→ **Task details**
Set down the data below exactly; pictures stay out.

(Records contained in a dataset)
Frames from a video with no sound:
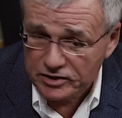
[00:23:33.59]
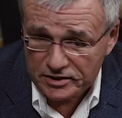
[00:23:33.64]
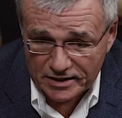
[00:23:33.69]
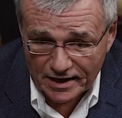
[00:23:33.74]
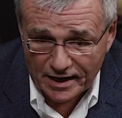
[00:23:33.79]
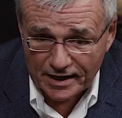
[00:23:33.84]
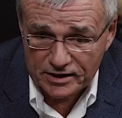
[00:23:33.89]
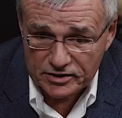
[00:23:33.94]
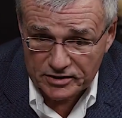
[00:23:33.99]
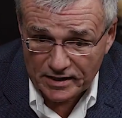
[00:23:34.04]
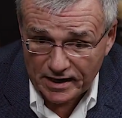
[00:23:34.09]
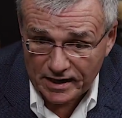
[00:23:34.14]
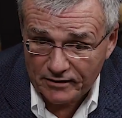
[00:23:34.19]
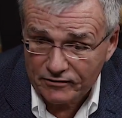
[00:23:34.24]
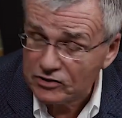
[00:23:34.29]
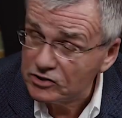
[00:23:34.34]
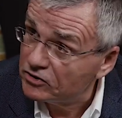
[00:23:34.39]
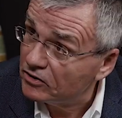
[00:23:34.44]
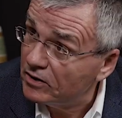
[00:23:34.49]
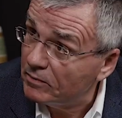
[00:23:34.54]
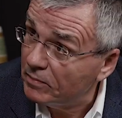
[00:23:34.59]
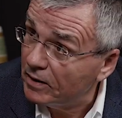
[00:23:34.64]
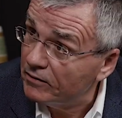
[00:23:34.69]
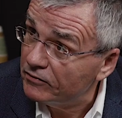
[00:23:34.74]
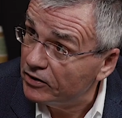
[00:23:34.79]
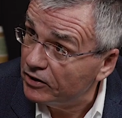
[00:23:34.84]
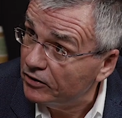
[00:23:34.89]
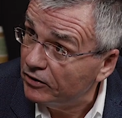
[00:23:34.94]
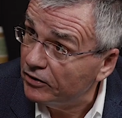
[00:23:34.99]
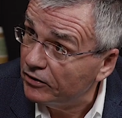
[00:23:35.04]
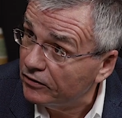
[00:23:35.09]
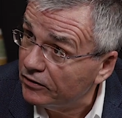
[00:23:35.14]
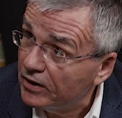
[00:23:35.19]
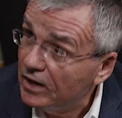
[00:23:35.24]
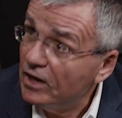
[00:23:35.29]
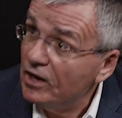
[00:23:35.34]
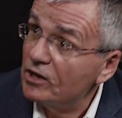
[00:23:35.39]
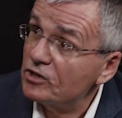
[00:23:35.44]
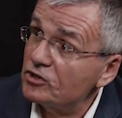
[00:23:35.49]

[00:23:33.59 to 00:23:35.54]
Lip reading: As high as the heavens are above the earth,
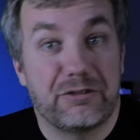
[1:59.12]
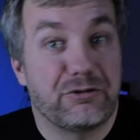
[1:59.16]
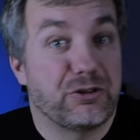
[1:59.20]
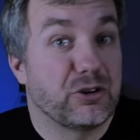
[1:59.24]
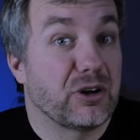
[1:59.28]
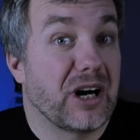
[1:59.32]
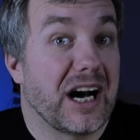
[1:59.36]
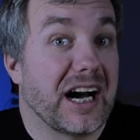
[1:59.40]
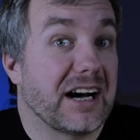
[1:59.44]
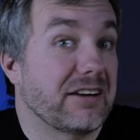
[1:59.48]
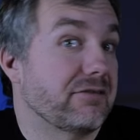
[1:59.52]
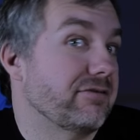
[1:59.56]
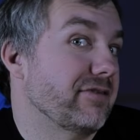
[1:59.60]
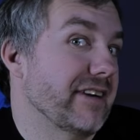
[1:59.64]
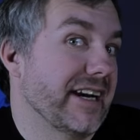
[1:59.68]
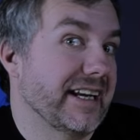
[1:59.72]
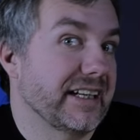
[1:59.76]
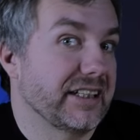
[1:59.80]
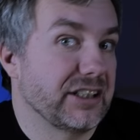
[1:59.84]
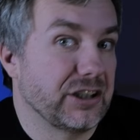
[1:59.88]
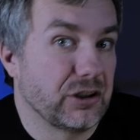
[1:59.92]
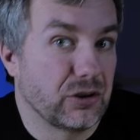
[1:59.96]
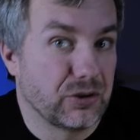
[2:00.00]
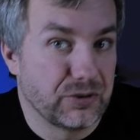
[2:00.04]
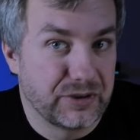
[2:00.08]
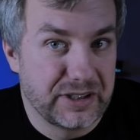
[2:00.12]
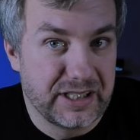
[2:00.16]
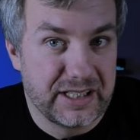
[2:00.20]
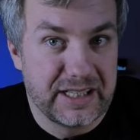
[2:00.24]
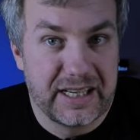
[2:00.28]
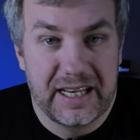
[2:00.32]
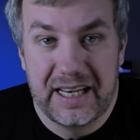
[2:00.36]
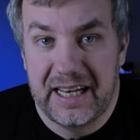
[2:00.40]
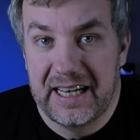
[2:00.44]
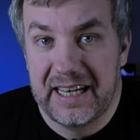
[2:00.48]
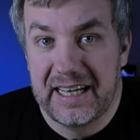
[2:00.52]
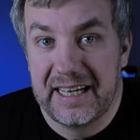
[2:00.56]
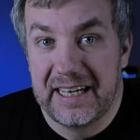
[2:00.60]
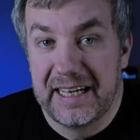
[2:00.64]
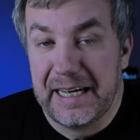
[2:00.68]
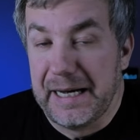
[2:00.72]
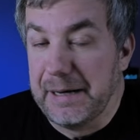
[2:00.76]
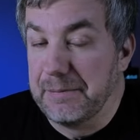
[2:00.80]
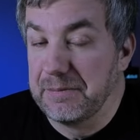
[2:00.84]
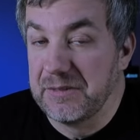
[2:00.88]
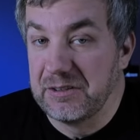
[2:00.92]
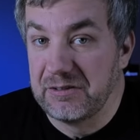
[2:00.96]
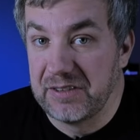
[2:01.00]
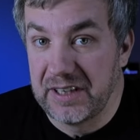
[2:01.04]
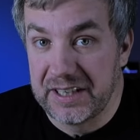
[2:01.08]
if you have any other
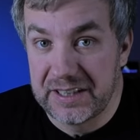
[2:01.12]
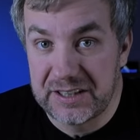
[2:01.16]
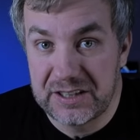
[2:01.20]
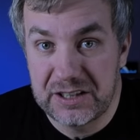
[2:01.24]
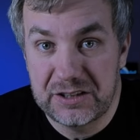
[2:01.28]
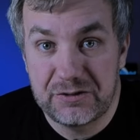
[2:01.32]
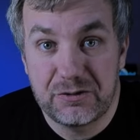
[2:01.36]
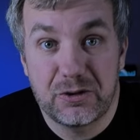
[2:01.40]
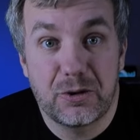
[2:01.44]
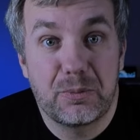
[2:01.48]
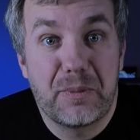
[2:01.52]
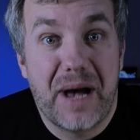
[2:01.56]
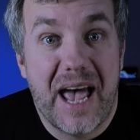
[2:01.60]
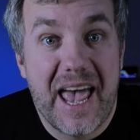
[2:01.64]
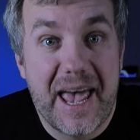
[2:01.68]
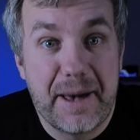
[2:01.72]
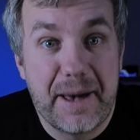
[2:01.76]
devices from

→ **Your solution**
Frames from a video with no sound:
[00:23:33.59]
[00:23:33.64]
[00:23:33.69]
[00:23:33.74]
[00:23:33.79]
[00:23:33.84]
[00:23:33.89]
[00:23:33.94]
[00:23:33.99]
[00:23:34.04]
[00:23:34.09]
[00:23:34.14]
[00:23:34.19]
[00:23:34.24]
[00:23:34.29]
[00:23:34.34]
[00:23:34.39]
[00:23:34.44]
[00:23:34.49]
[00:23:34.54]
[00:23:34.59]
[00:23:34.64]
[00:23:34.69]
[00:23:34.74]
[00:23:34.79]
[00:23:34.84]
[00:23:34.89]
[00:23:34.94]
[00:23:34.99]
[00:23:35.04]
[00:23:35.09]
[00:23:35.14]
[00:23:35.19]
[00:23:35.24]
[00:23:35.29]
[00:23:35.34]
[00:23:35.39]
[00:23:35.44]
[00:23:35.49]

[00:23:33.59 to 00:23:35.54]
Lip reading: As high as the heavens are above the earth,
[1:59.12]
[1:59.16]
[1:59.20]
[1:59.24]
[1:59.28]
[1:59.32]
[1:59.36]
[1:59.40]
[1:59.44]
[1:59.48]
[1:59.52]
[1:59.56]
[1:59.60]
[1:59.64]
[1:59.68]
[1:59.72]
[1:59.76]
[1:59.80]
[1:59.84]
[1:59.88]
[1:59.92]
[1:59.96]
[2:00.00]
[2:00.04]
[2:00.08]
[2:00.12]
[2:00.16]
[2:00.20]
[2:00.24]
[2:00.28]
[2:00.32]
[2:00.36]
[2:00.40]
[2:00.44]
[2:00.48]
[2:00.52]
[2:00.56]
[2:00.60]
[2:00.64]
[2:00.68]
[2:00.72]
[2:00.76]
[2:00.80]
[2:00.84]
[2:00.88]
[2:00.92]
[2:00.96]
[2:01.00]
[2:01.04]
[2:01.08]
if you have any other
[2:01.12]
[2:01.16]
[2:01.20]
[2:01.24]
[2:01.28]
[2:01.32]
[2:01.36]
[2:01.40]
[2:01.44]
[2:01.48]
[2:01.52]
[2:01.56]
[2:01.60]
[2:01.64]
[2:01.68]
[2:01.72]
[2:01.76]
devices from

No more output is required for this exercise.